*** Opening THE INPUT ***

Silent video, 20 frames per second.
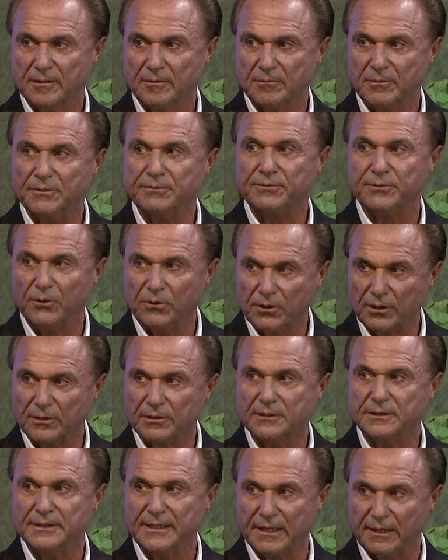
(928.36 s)
before
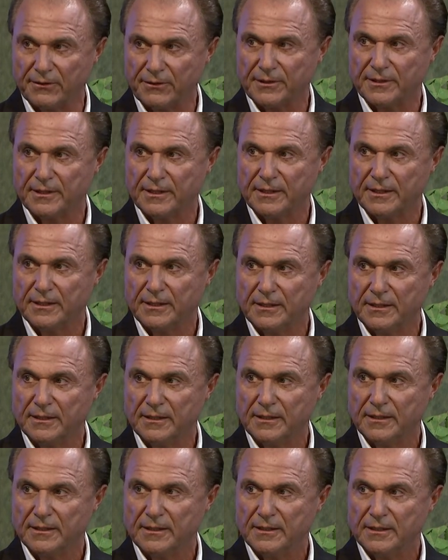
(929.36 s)
death.
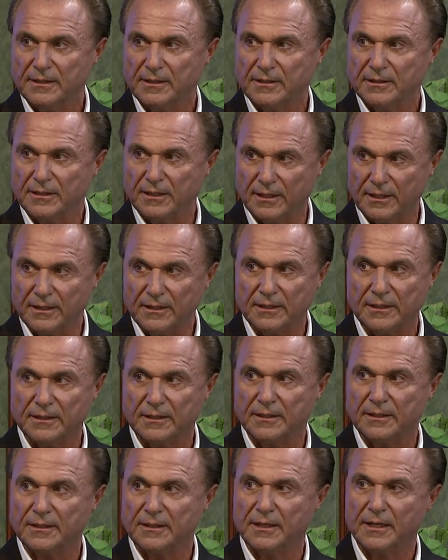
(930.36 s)
Okay?
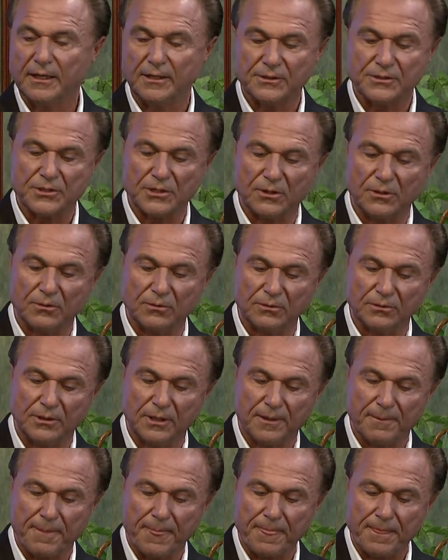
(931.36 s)
So
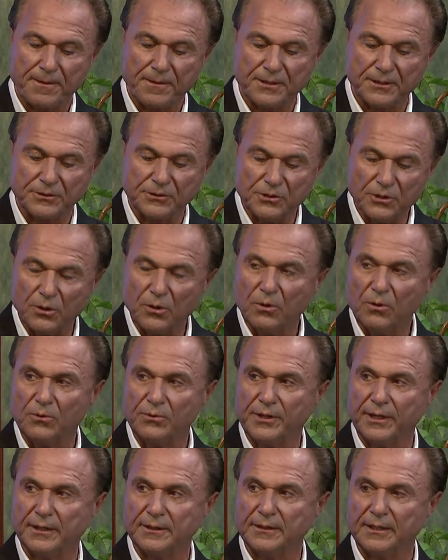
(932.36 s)
to know
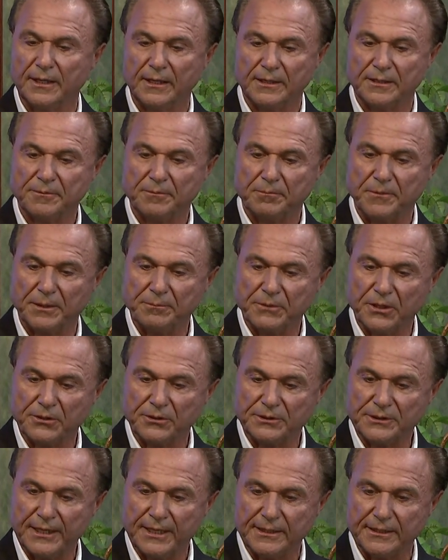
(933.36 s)
that my
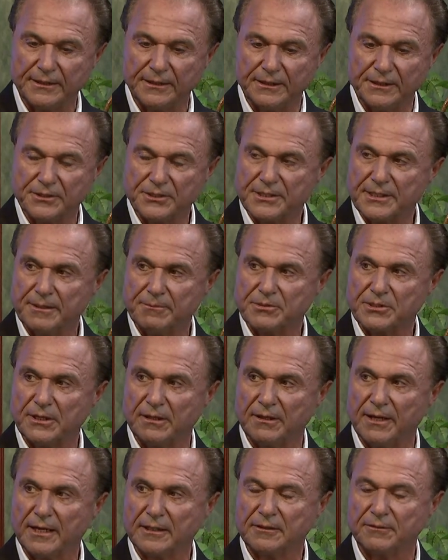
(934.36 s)
mother taking these stem
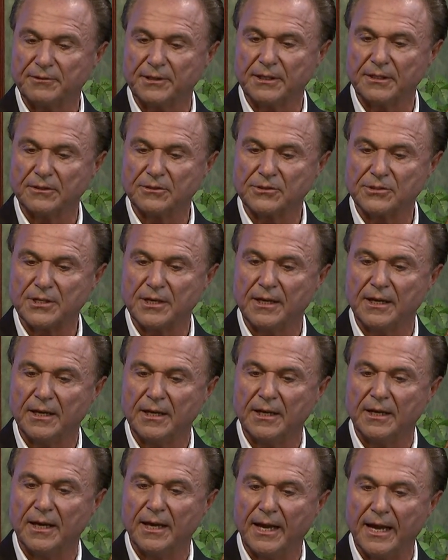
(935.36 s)
cell activators
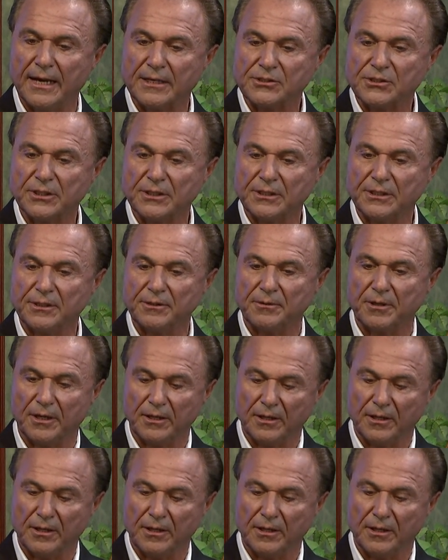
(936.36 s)
actually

*** Closing THE INPUT ***

» EXERCISE INSTRUCTIONS
Write out each line again, exactly as it appears above, except for any picture.

» TASK ANSWER
Silent video, 20 frames per second.
(928.36 s)
before
(929.36 s)
death.
(930.36 s)
Okay?
(931.36 s)
So
(932.36 s)
to know
(933.36 s)
that my
(934.36 s)
mother taking these stem
(935.36 s)
cell activators
(936.36 s)
actually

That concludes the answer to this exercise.